Василий закашлялся. «Хвост тебе надрать!» – смущённо подумал он.
– Нет, одного хватит, – сказал он, искренне надеясь, что это Телескопово словцо Лика слышит впервые. – Ломограф свой повесь на место, а сам давай поухаживай за гостьей. Графинчик – в баре, колпачки и закуска – тоже…
Лика ошеломлённо следила за тем, как польщённый высоким доверием Телескоп скачет к простынке, за которой, надо полагать, скрывалась ниша, именуемая баром. Вот он появился оттуда с подносиком, на котором, действительно, стояло что-то вроде графина, наполненное на две трети рубиновой жидкостью, пара колпачков и несколько капсул – лимонных и пурпурных. Осторожно переставляя кривые опушённые серебристым мехом ножки с розовыми пролысинками на коленях, лупоглазый мажордом опустил подносик на стол и отпрыгнул, гордый собою.
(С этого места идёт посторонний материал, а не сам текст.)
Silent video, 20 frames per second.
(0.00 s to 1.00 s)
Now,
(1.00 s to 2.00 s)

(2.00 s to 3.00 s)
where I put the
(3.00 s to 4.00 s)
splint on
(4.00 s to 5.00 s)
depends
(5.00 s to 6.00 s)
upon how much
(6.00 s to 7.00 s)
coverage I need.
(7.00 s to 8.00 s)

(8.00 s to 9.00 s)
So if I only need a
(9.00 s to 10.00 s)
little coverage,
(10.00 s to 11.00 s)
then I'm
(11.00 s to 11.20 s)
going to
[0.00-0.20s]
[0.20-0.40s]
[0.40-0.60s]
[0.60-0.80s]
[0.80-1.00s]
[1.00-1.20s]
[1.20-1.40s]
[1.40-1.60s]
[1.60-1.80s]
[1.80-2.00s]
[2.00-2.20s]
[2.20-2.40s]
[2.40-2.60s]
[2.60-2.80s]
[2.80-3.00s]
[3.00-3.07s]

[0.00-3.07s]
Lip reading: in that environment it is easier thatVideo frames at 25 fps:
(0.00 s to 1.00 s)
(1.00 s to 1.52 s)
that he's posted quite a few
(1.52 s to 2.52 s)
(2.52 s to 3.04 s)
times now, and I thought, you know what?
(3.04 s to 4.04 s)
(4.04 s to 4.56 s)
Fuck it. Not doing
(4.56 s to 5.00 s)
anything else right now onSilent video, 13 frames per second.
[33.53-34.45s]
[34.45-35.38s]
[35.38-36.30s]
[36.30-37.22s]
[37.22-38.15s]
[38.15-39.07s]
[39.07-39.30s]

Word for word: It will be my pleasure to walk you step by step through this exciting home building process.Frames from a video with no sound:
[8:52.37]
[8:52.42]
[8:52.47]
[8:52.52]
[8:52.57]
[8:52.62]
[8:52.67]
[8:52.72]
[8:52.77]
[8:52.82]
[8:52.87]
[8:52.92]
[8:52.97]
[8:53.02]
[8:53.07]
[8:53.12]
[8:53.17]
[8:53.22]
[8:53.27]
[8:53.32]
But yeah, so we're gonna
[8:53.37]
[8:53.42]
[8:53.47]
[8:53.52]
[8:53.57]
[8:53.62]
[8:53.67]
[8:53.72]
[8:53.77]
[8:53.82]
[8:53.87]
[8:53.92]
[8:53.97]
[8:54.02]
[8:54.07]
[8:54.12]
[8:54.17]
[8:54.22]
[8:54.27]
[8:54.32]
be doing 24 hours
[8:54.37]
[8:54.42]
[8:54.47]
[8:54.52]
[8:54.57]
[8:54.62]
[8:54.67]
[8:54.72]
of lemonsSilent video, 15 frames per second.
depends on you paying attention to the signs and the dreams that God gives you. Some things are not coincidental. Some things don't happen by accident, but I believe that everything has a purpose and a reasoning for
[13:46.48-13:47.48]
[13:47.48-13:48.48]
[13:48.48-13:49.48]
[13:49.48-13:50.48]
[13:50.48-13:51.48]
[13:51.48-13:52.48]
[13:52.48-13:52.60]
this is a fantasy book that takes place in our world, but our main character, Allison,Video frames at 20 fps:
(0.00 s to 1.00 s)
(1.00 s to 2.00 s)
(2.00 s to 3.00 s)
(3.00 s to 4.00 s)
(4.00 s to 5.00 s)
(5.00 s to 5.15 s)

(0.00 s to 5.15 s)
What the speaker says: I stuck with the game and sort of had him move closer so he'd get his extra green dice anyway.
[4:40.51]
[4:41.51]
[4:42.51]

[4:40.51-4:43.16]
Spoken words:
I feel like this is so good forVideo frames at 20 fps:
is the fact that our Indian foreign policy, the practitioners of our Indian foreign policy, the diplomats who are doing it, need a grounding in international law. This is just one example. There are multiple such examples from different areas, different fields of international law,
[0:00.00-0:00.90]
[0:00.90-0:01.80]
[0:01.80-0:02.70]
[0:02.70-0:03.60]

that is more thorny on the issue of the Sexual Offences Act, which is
– Зать! – немедленно потребовал он.
– Конечно, – сказал Василий. – Заслужил. Держи…
Лика перевела широко распахнутые глаза с пушистого слуги на осанистого хозяина. Зрачки её дышали.
– Так вот вы их зачем… – с огромным уважением выговорила она. – А наши-то, дураки, смеялись… – Лика тряхнула волосами. – И какое, главное, облегчение в хозяйстве…
– Да я над этим поначалу даже и не думал, – признался Василий. – Просто, гляжу, симпатичные зверушки…
И он протянул мощную свою пятерню к графинчику.
– Боже, какая прелесть! – сказала Лика, глядя теперь на прозрачный сосудец. – Как вы это сделали?